Away from her research, Roy is passionate about advocating for the success and well-being of international students and underrepresented minorities studying aerospace. With help from the School of Aerospace Engineering Student Advisory Council and the school’s department chairs, Roy has hosted an international student speaker series and founded Singapore’s first Women Leaders in Aerospace conference. The latter was inspired by her participation on the organizing committee for the Women’s Leadership Conference at Georgia Tech and her status as the only Singaporean recipient of the Brooke Owens Fellowship, two experiences that encouraged her to provide resources for students in her home country.

“I share well-being and mindset resources on my social media platforms to help de-mystify the process of applying to aerospace engineering programs and succeeding in those fields, especially for international and underrepresented minority students,” said Roy. “While this journey has not been easy, prioritizing my mental health has helped me find the energy and courage to receive awards like Aviation Week’s 20 Twenties.”

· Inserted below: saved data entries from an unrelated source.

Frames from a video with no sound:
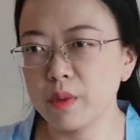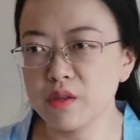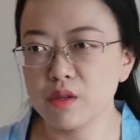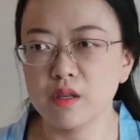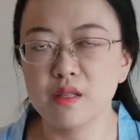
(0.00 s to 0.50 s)

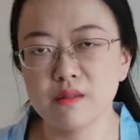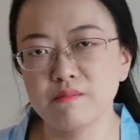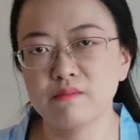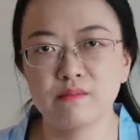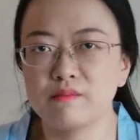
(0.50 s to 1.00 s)
picture is,
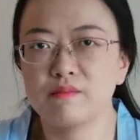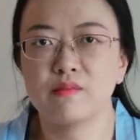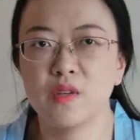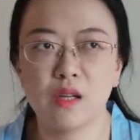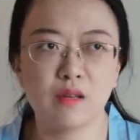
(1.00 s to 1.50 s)

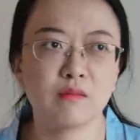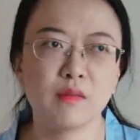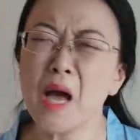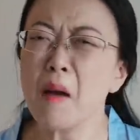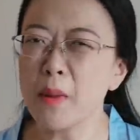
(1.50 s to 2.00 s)
you know,
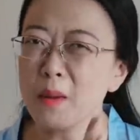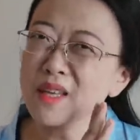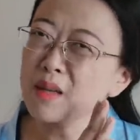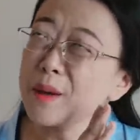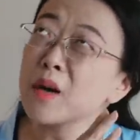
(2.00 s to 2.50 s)
maybe
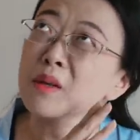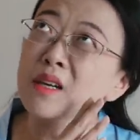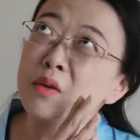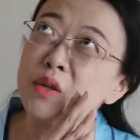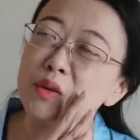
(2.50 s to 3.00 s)
in the
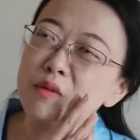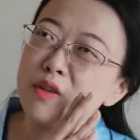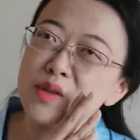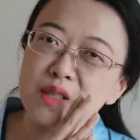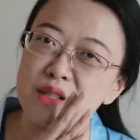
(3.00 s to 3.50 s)
parallel
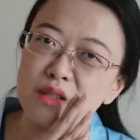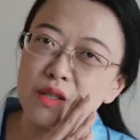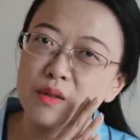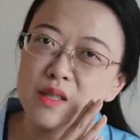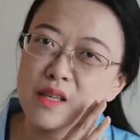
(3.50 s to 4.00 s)
universe they didn't
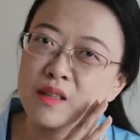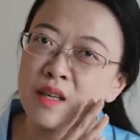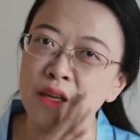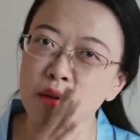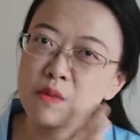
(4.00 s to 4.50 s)
do this
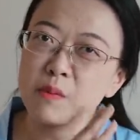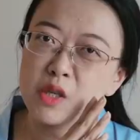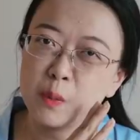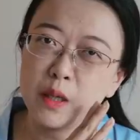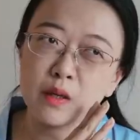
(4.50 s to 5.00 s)
ending, it was
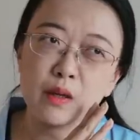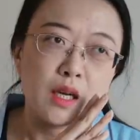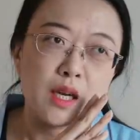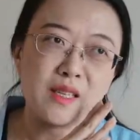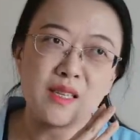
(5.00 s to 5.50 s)
much better.
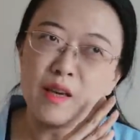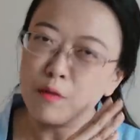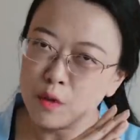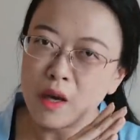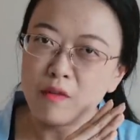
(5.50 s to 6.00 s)
And
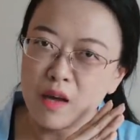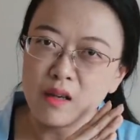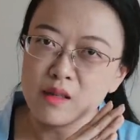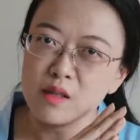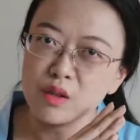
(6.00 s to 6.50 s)
if you have
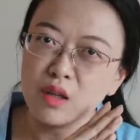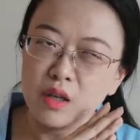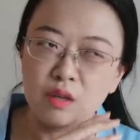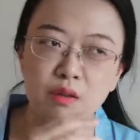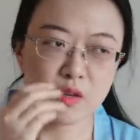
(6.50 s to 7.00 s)
access to
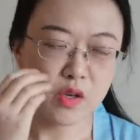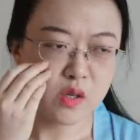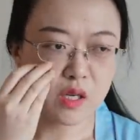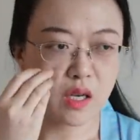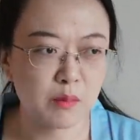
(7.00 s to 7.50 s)
that
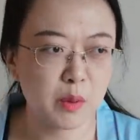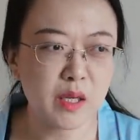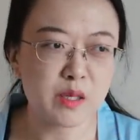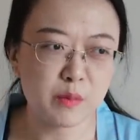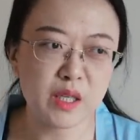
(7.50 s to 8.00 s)
universe,
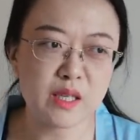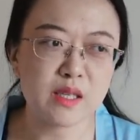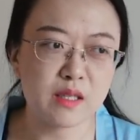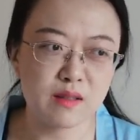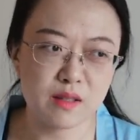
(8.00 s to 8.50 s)
please,
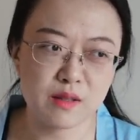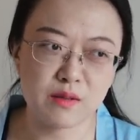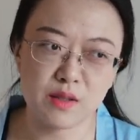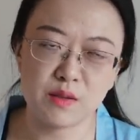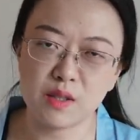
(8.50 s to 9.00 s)
please
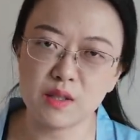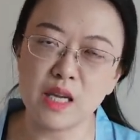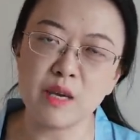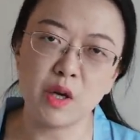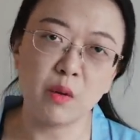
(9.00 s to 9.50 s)
just, just,
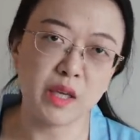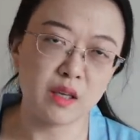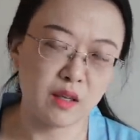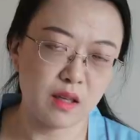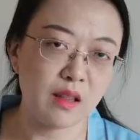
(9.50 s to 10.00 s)
just email
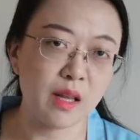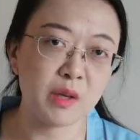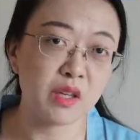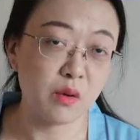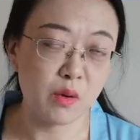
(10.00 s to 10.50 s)
me and let
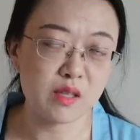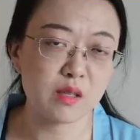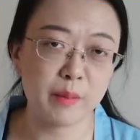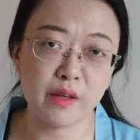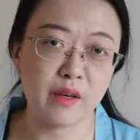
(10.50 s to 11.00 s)
me know what's
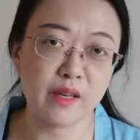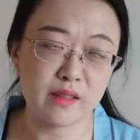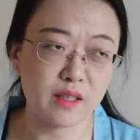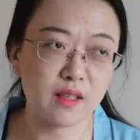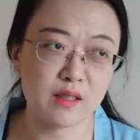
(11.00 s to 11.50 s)
the better
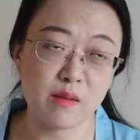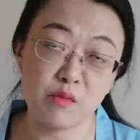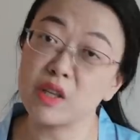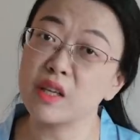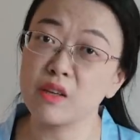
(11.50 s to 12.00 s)
ending because
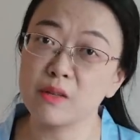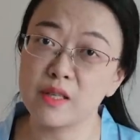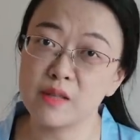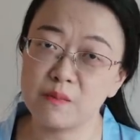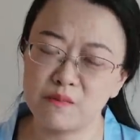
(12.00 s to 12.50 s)
I'm really
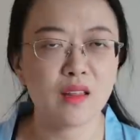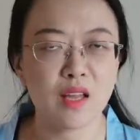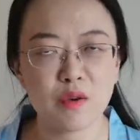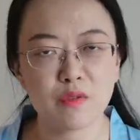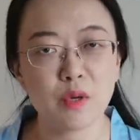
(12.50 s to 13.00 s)
curious.
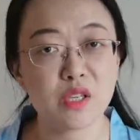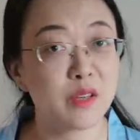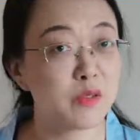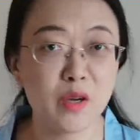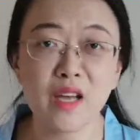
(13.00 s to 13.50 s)
Thank you for watching
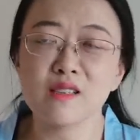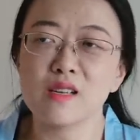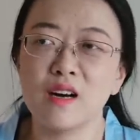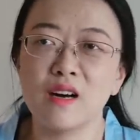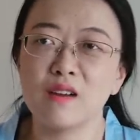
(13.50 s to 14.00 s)
Avenue X.
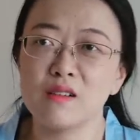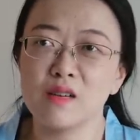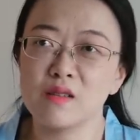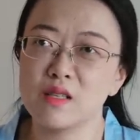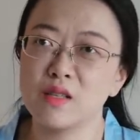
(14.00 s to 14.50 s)
Uh,
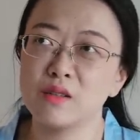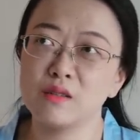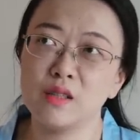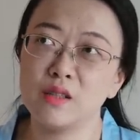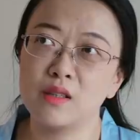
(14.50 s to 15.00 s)
I'll see
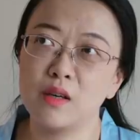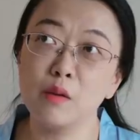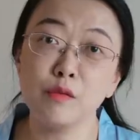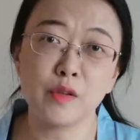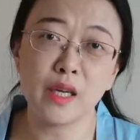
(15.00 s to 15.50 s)
you
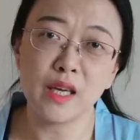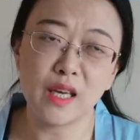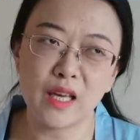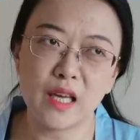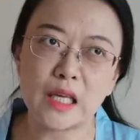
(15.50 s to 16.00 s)
hopefully
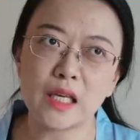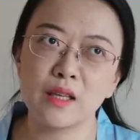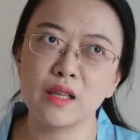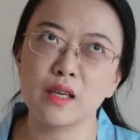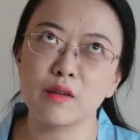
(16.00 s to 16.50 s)
in
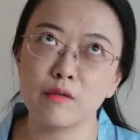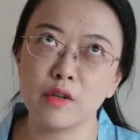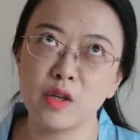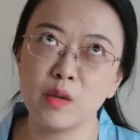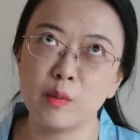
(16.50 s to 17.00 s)
another
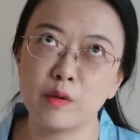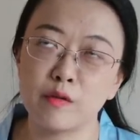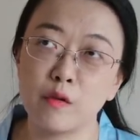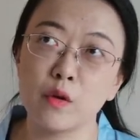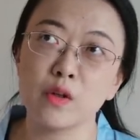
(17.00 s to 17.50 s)
video
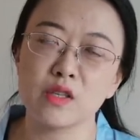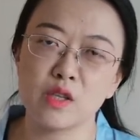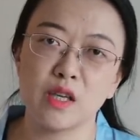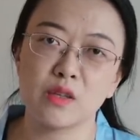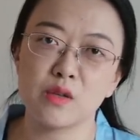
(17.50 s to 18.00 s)
before this
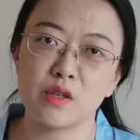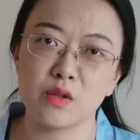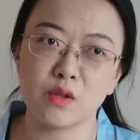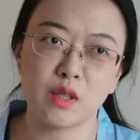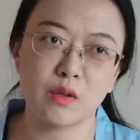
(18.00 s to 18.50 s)
channel
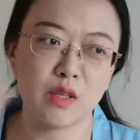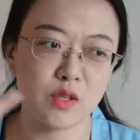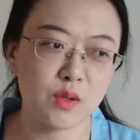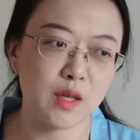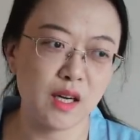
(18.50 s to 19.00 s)
starts to go
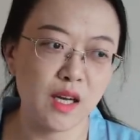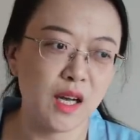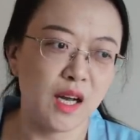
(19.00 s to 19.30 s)
into a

Roy’s favorite aspect of aerospace engineering at Georgia Tech is the people – from the student organization members who continually work to improve the student experience and make their voices heard to her mentors in the Aerospace Systems Design Lab.

“The structure, organization, commitment to teaching, and open lines of communication that I’ve found in my graduate research feel unparalleled,” said Roy. “I’ve felt incredibly valued as a student researcher and am fortunate to have a group of gender-minorities in aerospace to lean on.”

After graduation, Roy plans to work on systems safety in the electrical vertical take-off and landing industry. Additionally, her plans for advocacy won’t end after leaving Georgia Tech. She aims to collaborate with women leaders in aerospace and astronauts for an Instagram Lives series called “Wellness for Leadership in STEM,” build a non-profit for international aerospace students, and continue her advocacy and outreach through the organization Women of Aeronautics and Astronautics.

“To me, winning Aviation Week Network’s 20 Twenties allows me to become an example for international aerospace students — to become a representation of something that I had wish I had seen during my undergraduate years,” said Roy. “To anyone reading this, I hope you come to see that your well-being and mental health are your greatest assets!”